High Court orders demolition of five buildings in Beit El settlement

Regional Council says it believes the five buildings can be retroactively legalized even though they are on private Palestinian property.

Homes in West Bank settlement (photo credit: MARC ISRAEL SELLEM)
Homes in West Bank settlement
(photo credit: MARC ISRAEL SELLEM)
The High Court of Justice ordered the demolition of five apartment buildings in the midst of construction in the Beit El settlement by March 9, 2015.
The ruling, announced Monday night, ended a four-year case before the court that was opened in response to a Yesh Din petition on behalf of the Palestinians from the nearby village of Dura al-Kara who own the property.
The three judges that reviewed the case concurred that the property was registered to Palestinians. It added that there was no master plan for the property lots in question and that no building permits had been issued for the construction.
But over the four years, the simple property issue had been complicated by two requests on the part of the plaintiffs and the defendants.
The IDF had initially agreed to remove the structures, but then asked for a number of delays based on its list of priorities with regard to allocation of resources.
The Beit El Regional Council said it believed the construction could be retroactively legalized, even though it was on private Palestinian property. It said it wanted to submit building plans for the project.

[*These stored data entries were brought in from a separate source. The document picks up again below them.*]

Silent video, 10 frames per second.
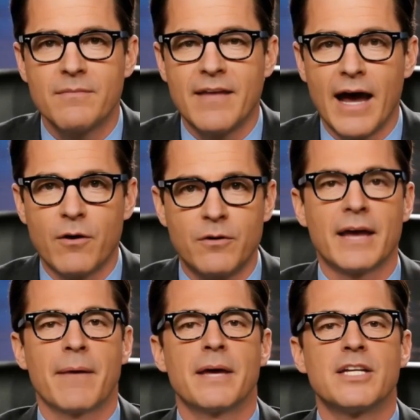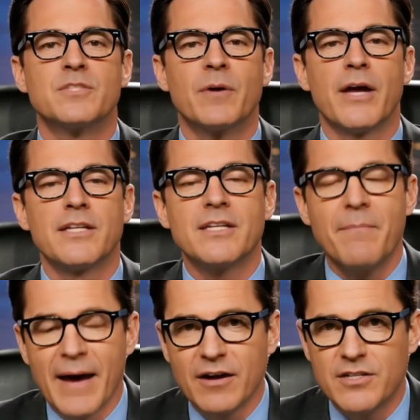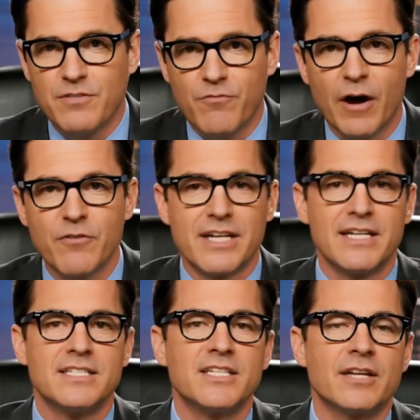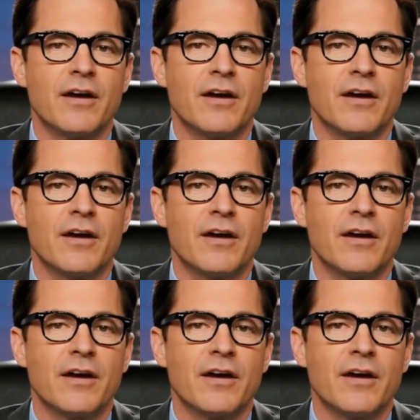Now, let me explain the demerits of representative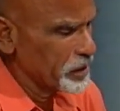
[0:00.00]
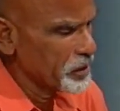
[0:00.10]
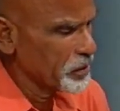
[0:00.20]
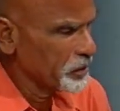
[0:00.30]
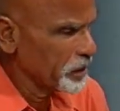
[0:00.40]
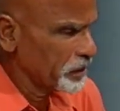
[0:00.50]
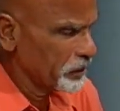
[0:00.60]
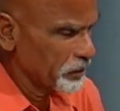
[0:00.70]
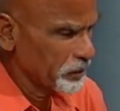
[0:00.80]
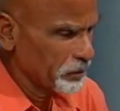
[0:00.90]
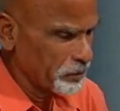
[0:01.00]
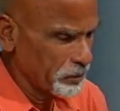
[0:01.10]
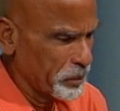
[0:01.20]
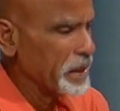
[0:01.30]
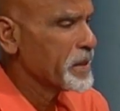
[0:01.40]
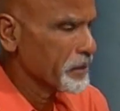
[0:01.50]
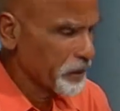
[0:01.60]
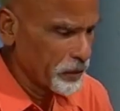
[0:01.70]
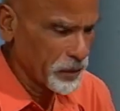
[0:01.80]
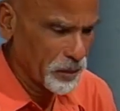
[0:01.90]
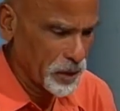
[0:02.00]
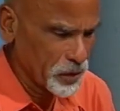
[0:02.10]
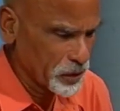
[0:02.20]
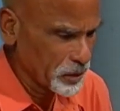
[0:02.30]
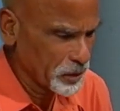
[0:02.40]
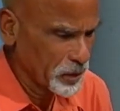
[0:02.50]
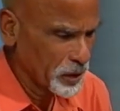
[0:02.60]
the determining piece of information,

Yesh Din, in turn, expanded the scope of its request and asked that the property in question be returned to the Palestinians by rescinding a 1979 military seizure order that had initially deprived them of the land.
Its attorneys Michael Sfard and Shlomy Zachary argued that the order failed overall to meet the legal necessary legal qualifications because it was not published, and the time of the order and its exact boundaries were unclear. They limited their request to rescind the order, however, solely to the 1.4 hectares on which the new construction was located.

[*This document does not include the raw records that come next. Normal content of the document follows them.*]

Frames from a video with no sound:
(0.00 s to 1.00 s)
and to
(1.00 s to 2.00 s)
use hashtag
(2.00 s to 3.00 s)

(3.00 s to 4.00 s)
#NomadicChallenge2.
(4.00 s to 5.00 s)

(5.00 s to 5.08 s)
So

Sfard and Zachary questioned the relevancy of the seizure order to those 1.4 hectares. The land was taken for military purposes, which they argued were no longer relevant, particularly given that the 1.4 hectares in question had never been used until recently.
The court’s president, Asher Grunis, who wrote the majority opinion, rejected attempts by both sides to expand the scope of the legal question in front of the court.

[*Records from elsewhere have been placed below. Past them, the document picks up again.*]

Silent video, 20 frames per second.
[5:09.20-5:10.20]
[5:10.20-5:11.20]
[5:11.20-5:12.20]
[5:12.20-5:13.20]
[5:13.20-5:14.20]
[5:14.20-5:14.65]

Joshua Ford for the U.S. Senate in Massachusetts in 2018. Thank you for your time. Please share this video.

“The construction is illegal, if only for the reason that it was done without a permit and without a master plan in place,” Grunis wrote.
It was possible to make that determination, he said, without addressing the issue of the 1979 seizure order. Similarly, he noted that as of the end of October 2013, no building plan or master plan for the homes had been submitted to the Higher Planning Council of Judea and Samaria.
The permitting process could take years, he said, and even then, it is unclear if the property could be authorized. He referenced a policy put in place by Prime Minister Binyamin Netanyahu in February 2011, that illegal construction on private Palestinian property should be removed.
But deputy president of the court, Miriam Naor, wrote a dissenting opinion on the issue of the land seizure order.
She said it was relevant to the situation and rejected the arguments put forward by Yesh Din.
The 1979 order was well known to the relevant parties, including the Palestinian land owners and the relevant settler councils. The boundaries of the Beit El settlement is also known and the property in question is within the settlement’s security barrier, she said.
The land is part of the settlement and it is not possible to return it to the Palestinian property owners, Naor said.
She added that she believed building plans could have been authorized within a reasonable time frame of a year. Naor said she believed the settlers should have been given time to do that, particularly given that the state had said there was nothing that prevented the examination of such plans.
Still, she concurred with the overall opinion that the construction project was built on private Palestinian property without the proper authorizations and was, therefore, at present time, illegal.